[Your task] Everything in the entries except the pictures should be repeated exactly.

[Dataset]

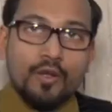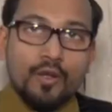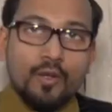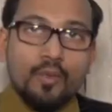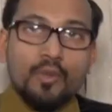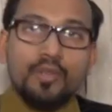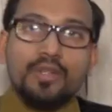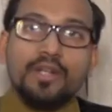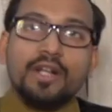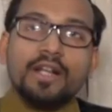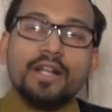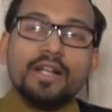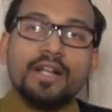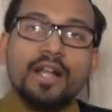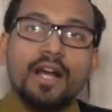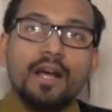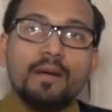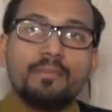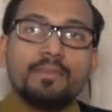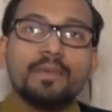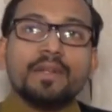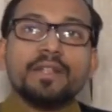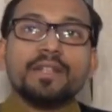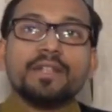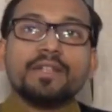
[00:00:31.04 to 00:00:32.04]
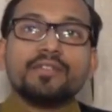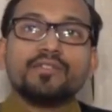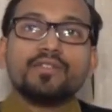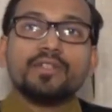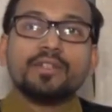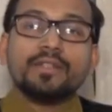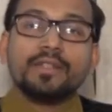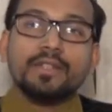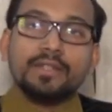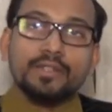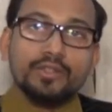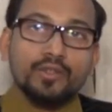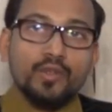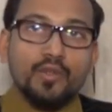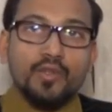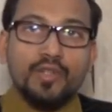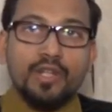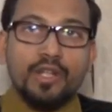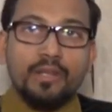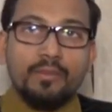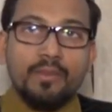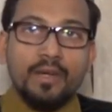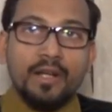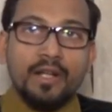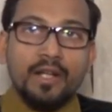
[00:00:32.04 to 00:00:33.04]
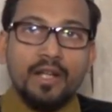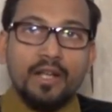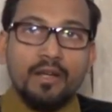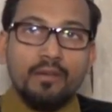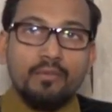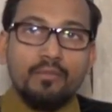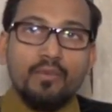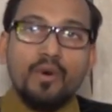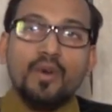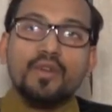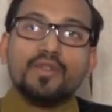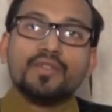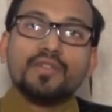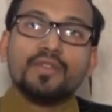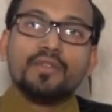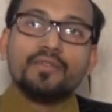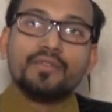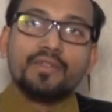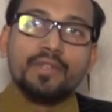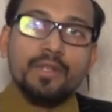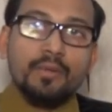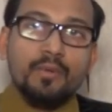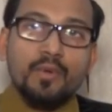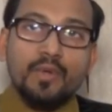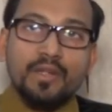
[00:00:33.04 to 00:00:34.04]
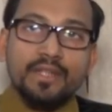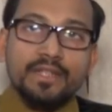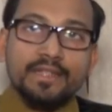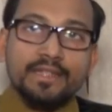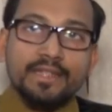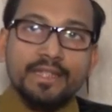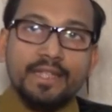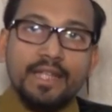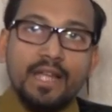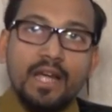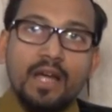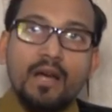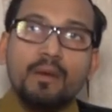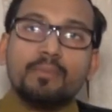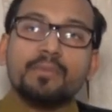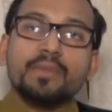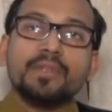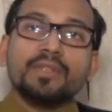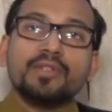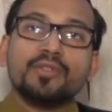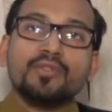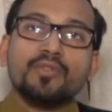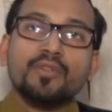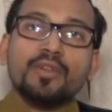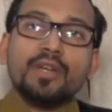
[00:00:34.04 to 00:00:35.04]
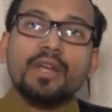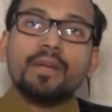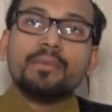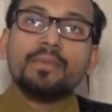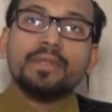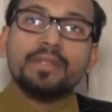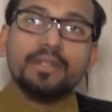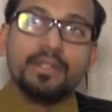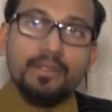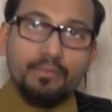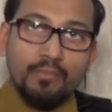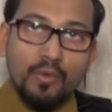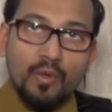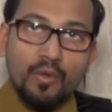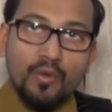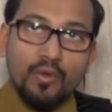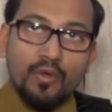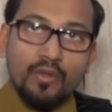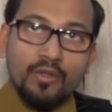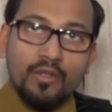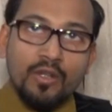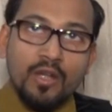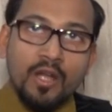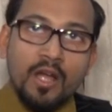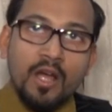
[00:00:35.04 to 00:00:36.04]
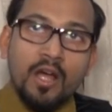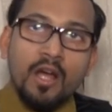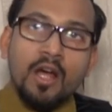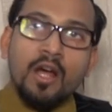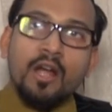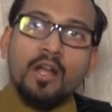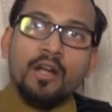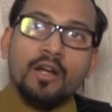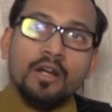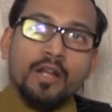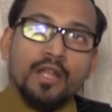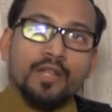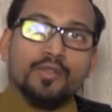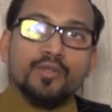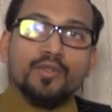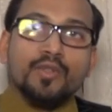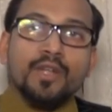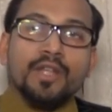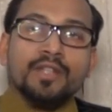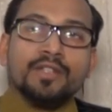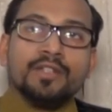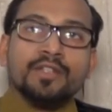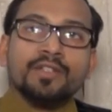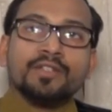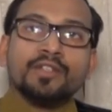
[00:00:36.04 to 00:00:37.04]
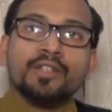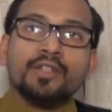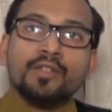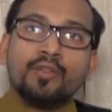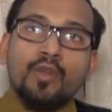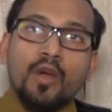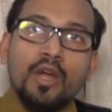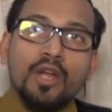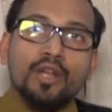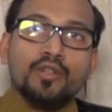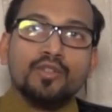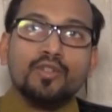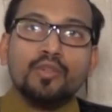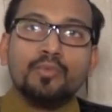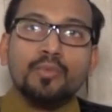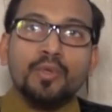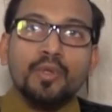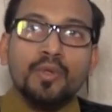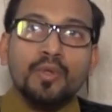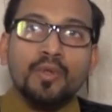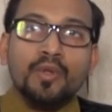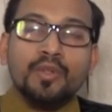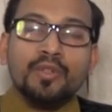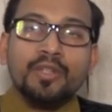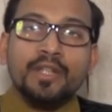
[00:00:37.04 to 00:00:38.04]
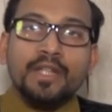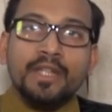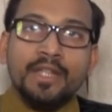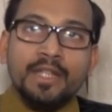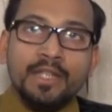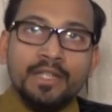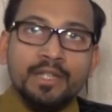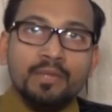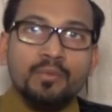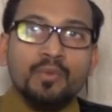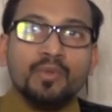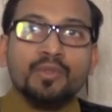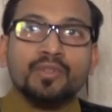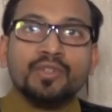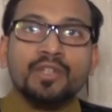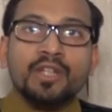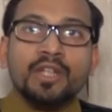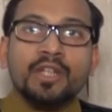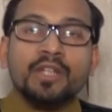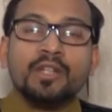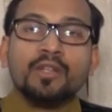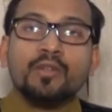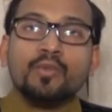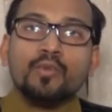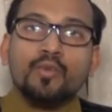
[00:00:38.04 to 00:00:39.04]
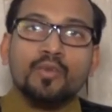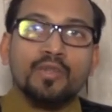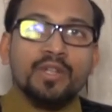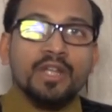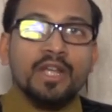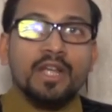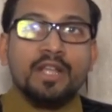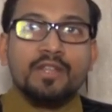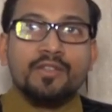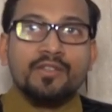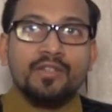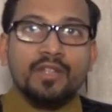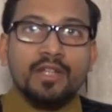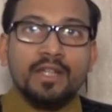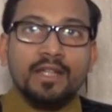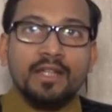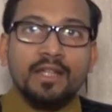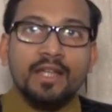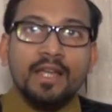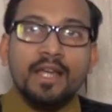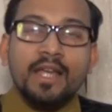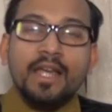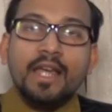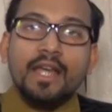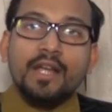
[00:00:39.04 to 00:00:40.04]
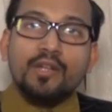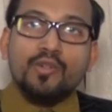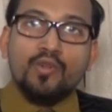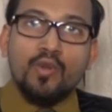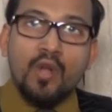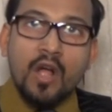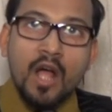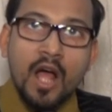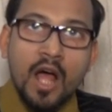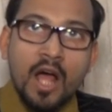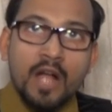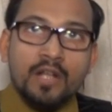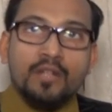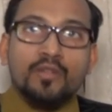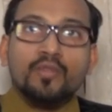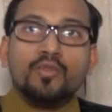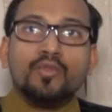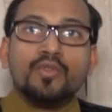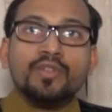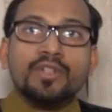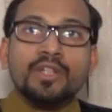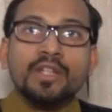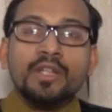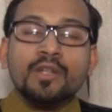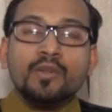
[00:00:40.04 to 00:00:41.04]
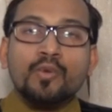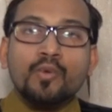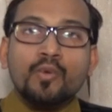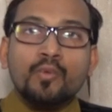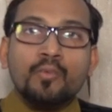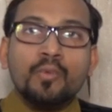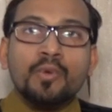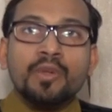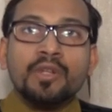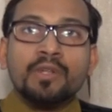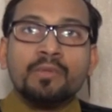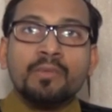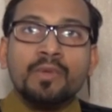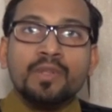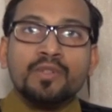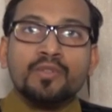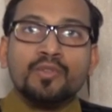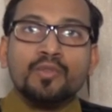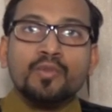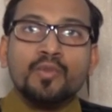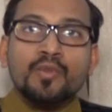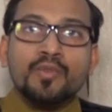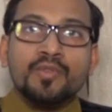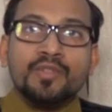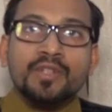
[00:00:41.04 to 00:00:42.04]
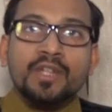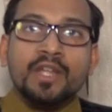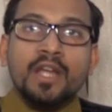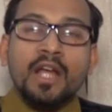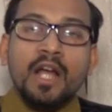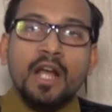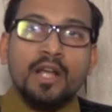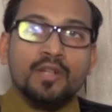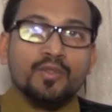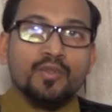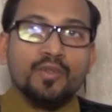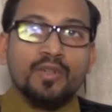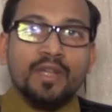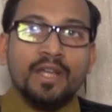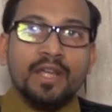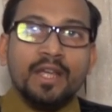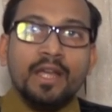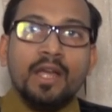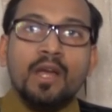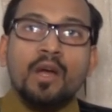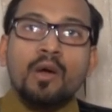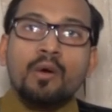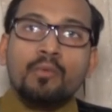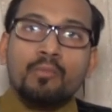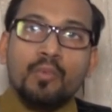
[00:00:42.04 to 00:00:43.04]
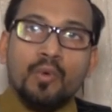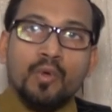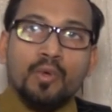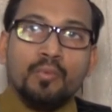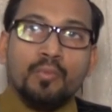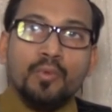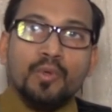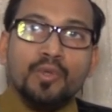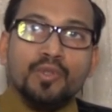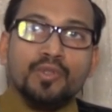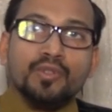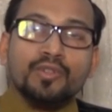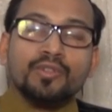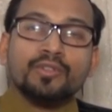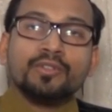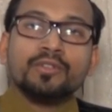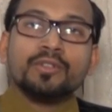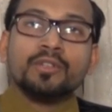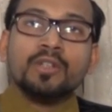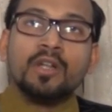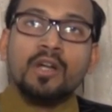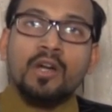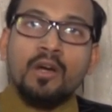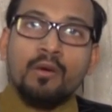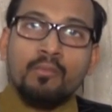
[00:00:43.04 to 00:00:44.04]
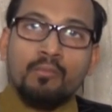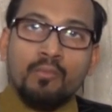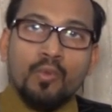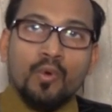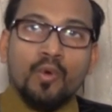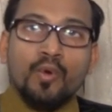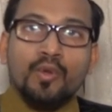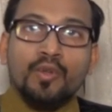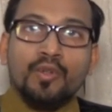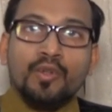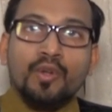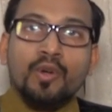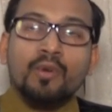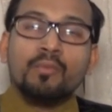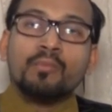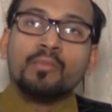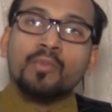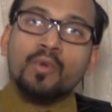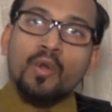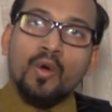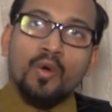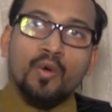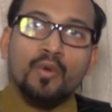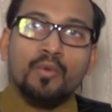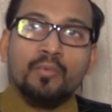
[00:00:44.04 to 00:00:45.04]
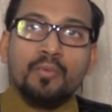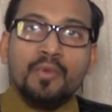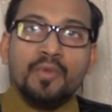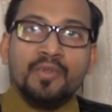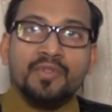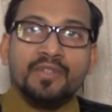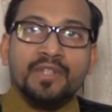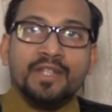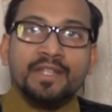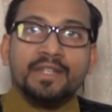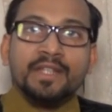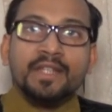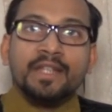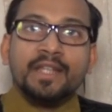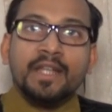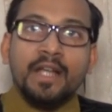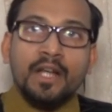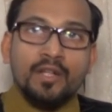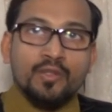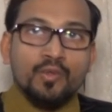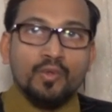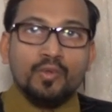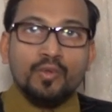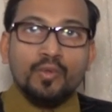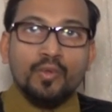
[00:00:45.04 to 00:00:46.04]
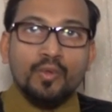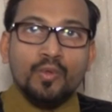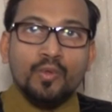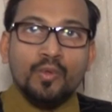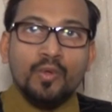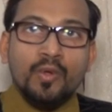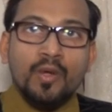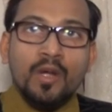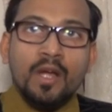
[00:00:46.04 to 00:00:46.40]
নমস্কার আপনারা দেখছেন দ্য সোশ্যাল বাংলা ভয়েস অফ ডেমোক্রেসি আপনাদের সঙ্গে আমি দীপঙ্কর রাজ্য রাজনীতির নয়া সমীকরণ ইতিমধ্যেই উঠে আসছে একশো আটান্নটি উপনির্বাচন হচ্ছে আসনে পুর পরিষদ পুর নিগম নগর পঞ্চায়েতের এই আসনগুলো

[Task solution]
[00:00:31.04 to 00:00:32.04]
[00:00:32.04 to 00:00:33.04]
[00:00:33.04 to 00:00:34.04]
[00:00:34.04 to 00:00:35.04]
[00:00:35.04 to 00:00:36.04]
[00:00:36.04 to 00:00:37.04]
[00:00:37.04 to 00:00:38.04]
[00:00:38.04 to 00:00:39.04]
[00:00:39.04 to 00:00:40.04]
[00:00:40.04 to 00:00:41.04]
[00:00:41.04 to 00:00:42.04]
[00:00:42.04 to 00:00:43.04]
[00:00:43.04 to 00:00:44.04]
[00:00:44.04 to 00:00:45.04]
[00:00:45.04 to 00:00:46.04]
[00:00:46.04 to 00:00:46.40]
নমস্কার আপনারা দেখছেন দ্য সোশ্যাল বাংলা ভয়েস অফ ডেমোক্রেসি আপনাদের সঙ্গে আমি দীপঙ্কর রাজ্য রাজনীতির নয়া সমীকরণ ইতিমধ্যেই উঠে আসছে একশো আটান্নটি উপনির্বাচন হচ্ছে আসনে পুর পরিষদ পুর নিগম নগর পঞ্চায়েতের এই আসনগুলো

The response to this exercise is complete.